Connector Controller as the Registry: The control plane served as the dynamic registry. Based on the migration cohort and the data movement attributes, it determined and reported the appropriate connector to use either Casspactor (legacy) or Move Data (new).

This abstraction gave our team complete control. We could upgrade or rollback any connector for any data movement instantly by simply updating a configuration in the controller, with zero modification required to the thousands of downstream customer workflows. Crucially, this abstraction guaranteed the critical safety net: a conditional step in the Maestro workflow logic ensured that if the Move Data step fails, it would immediately execute the Casspactor step.

This pattern would increase the chances that the user’s data movement completes successfully, even if the new connector encountered a bug or transient failure during the initial rollout phases. User impact was completely eliminated; they might see a slightly longer runtime in the event of a failure and fallback, but they would never see a migration failure or suffer from stale data.

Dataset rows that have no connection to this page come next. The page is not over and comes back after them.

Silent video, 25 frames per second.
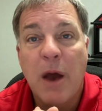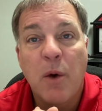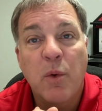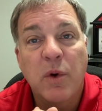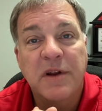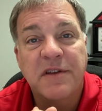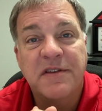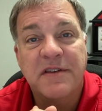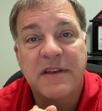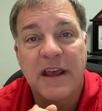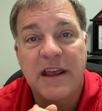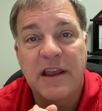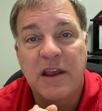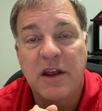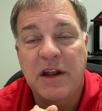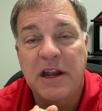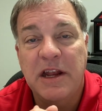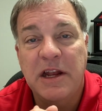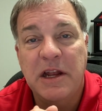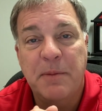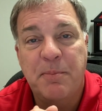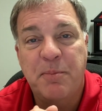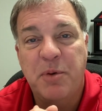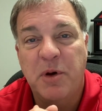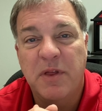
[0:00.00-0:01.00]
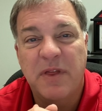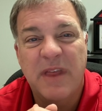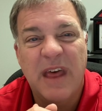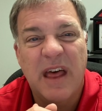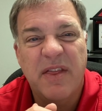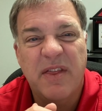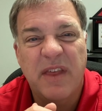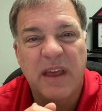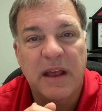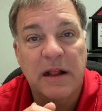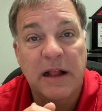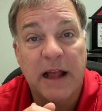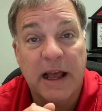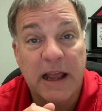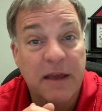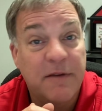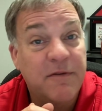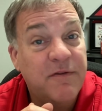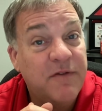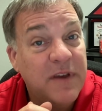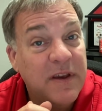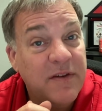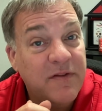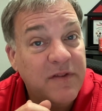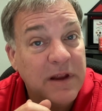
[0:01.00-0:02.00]
would say you need to put that thing like
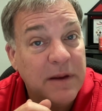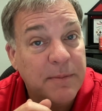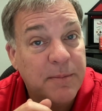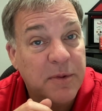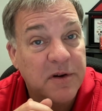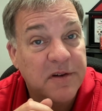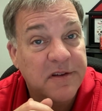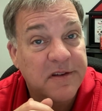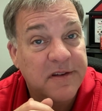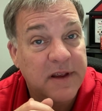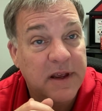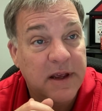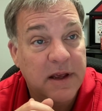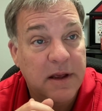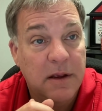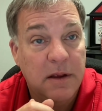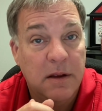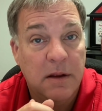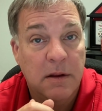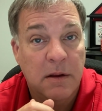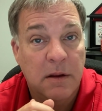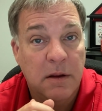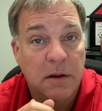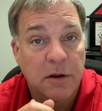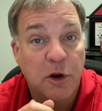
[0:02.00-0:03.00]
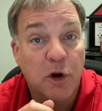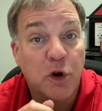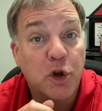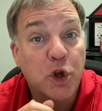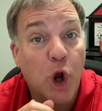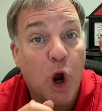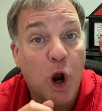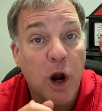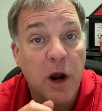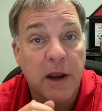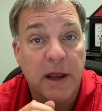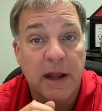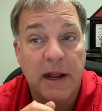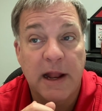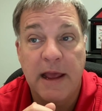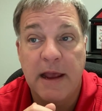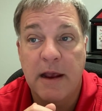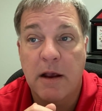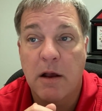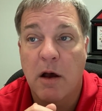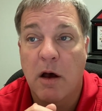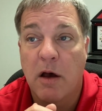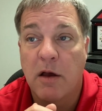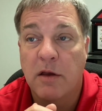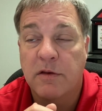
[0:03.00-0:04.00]
at 50%, your target
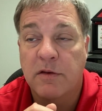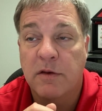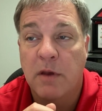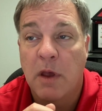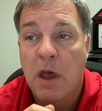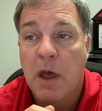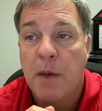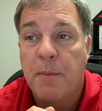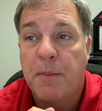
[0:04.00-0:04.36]
ACOS.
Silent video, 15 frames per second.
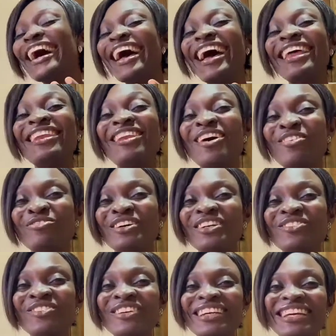and
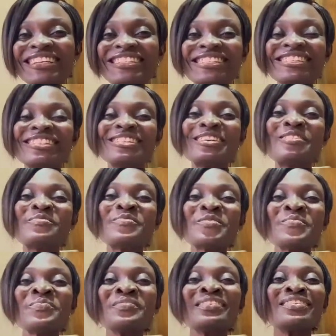loving relationship
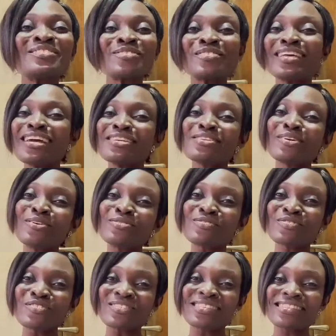so thanks a lot
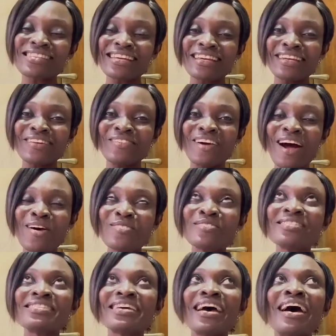for sticking
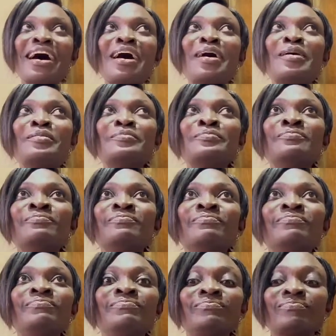around
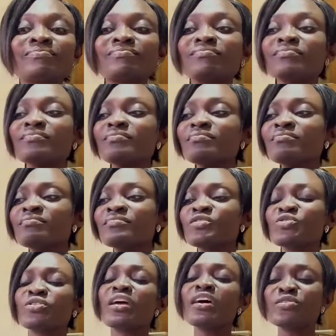um Hmm,
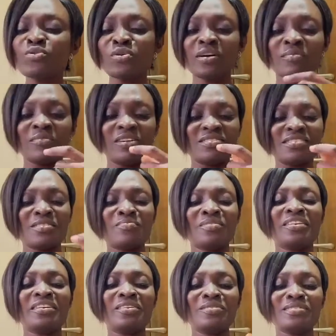should I talk about
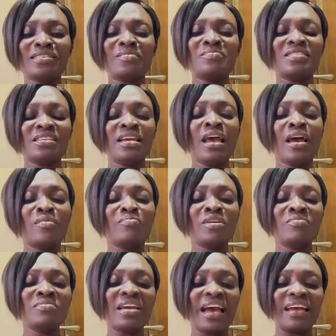something else? Let me see.
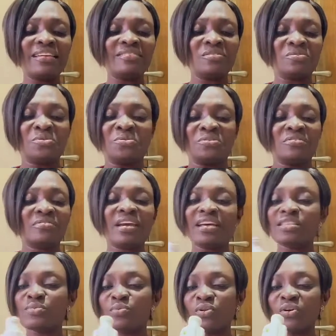Maybe I could
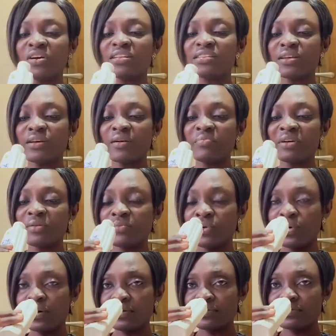explore it a, a bit
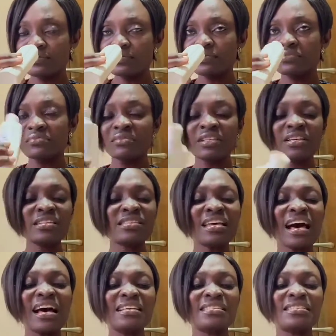more. This
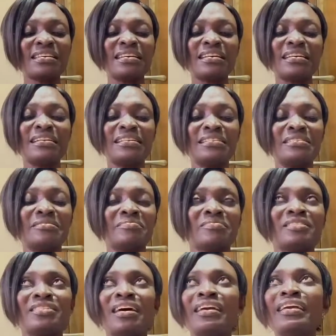has a
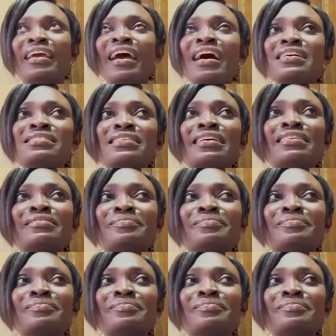like it has a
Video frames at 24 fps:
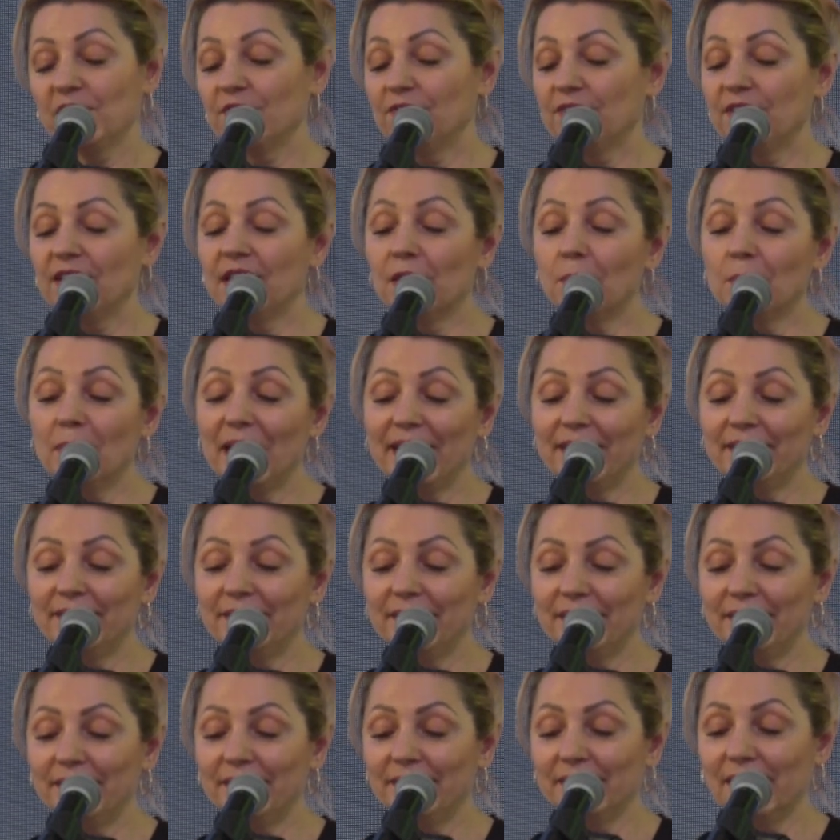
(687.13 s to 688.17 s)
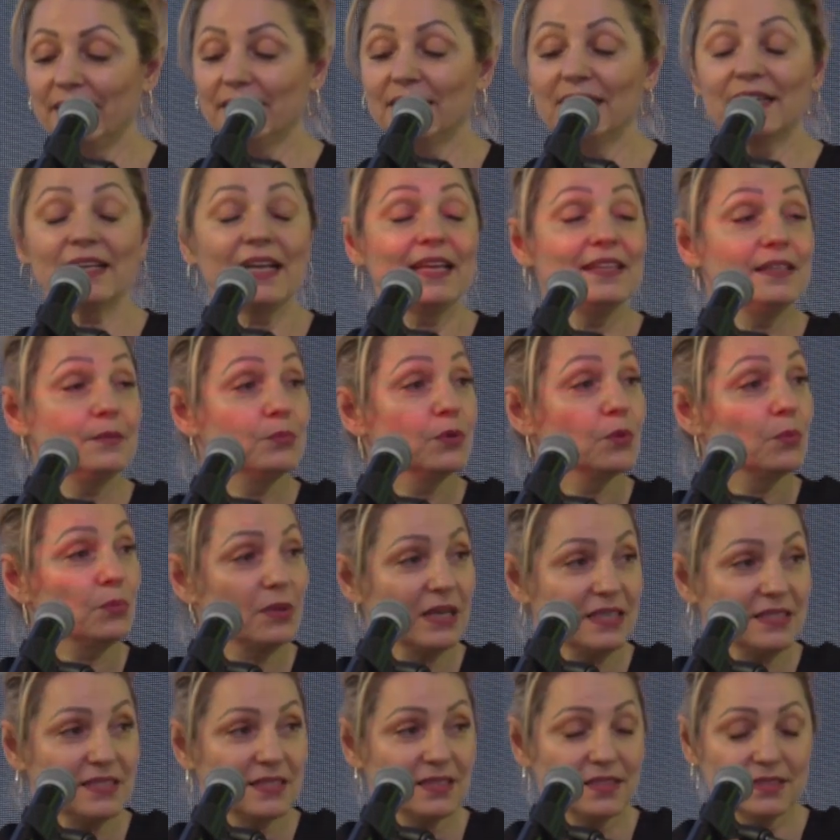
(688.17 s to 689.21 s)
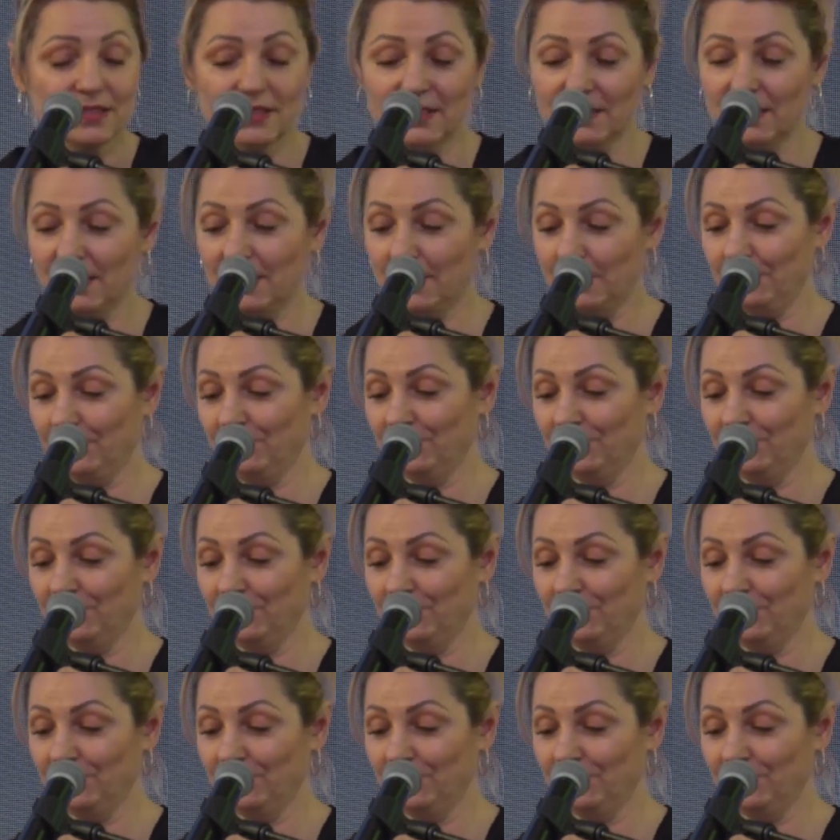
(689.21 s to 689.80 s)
fair-minded, and credible presidency.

Image 5: The Decider Pattern Implementation via Maestro

Beyond the workflow, the new system architecture itself was inherently more resilient. By building the new data movement connector on Cassandra Analytics and reading backups directly from S3, we removed fragile dependencies on deprecated internal services.

Conclusion

The migration from Casspactor to the new, layered architecture built on Cassandra Analytics and the Move Data connector was more than a typical “tech debt” project; it was a fundamental shift in our approach to data movement reliability and scalability at Netflix.

The legacy system, while serving us well for years, was ultimately constrained by monolithic design, fragile metadata dependencies, and an inability to handle the complexity of modern data abstractions. The new stack resolves these issues by delivering a robust, cost-efficient, and inherently more resilient solution that reads directly from S3, handles wide partitions gracefully, and eliminates costly intermediate tables.

Our blueprint for the migration, anchored by the three pillars of Validation, Visibility, and Safety, ensured a transparent and high-confidence transition. Through rigorous shadow testing and a data-driven audit framework, we achieved the desired data consistency. Enhanced dashboards and alerting provided the real-time operational insight necessary to manage risk. Most critically, the implementation of the Decider pattern within our workflow abstraction minimized the impact for all downstream users.

This successful migration validates a core philosophy: by abstracting complexity at the platform level, we can perform large system migrations without burdening our product engineering partners. The new foundation is now ready to support the next generation of Netflix’s data abstractions.

Looking ahead

This foundational work on the Cassandra Data Movement stack has done more than just replace a legacy system: it has become an accelerator for innovation across the entire Data Movement organization. By providing a reliable, performant engine that standardizes data retrieval into Spark DataFrames, we’ve enabled the rapid development of new, highly optimized connectors. This new “Connector Factory” approach has already delivered a dedicated Key-Value to Iceberg and Time Series connectors, both of which are fully aware of their respective data models, eliminating costly post-processing. This architecture is also paving the way for ambitious new initiatives, including the development of a solution for bulk loading data into Cassandra itself, effectively completing the data movement cycle, and enabling safer fleetwide connector rollout with canaries inspired by the Decider Pattern.

We are incredibly grateful for the extensive collaboration among the Data Movement, Data Bridge, Online Data Stores, Membership, Billing, Subscriber and Ads platform teams at Netflix; this work simply couldn’t have been accomplished without their partnership!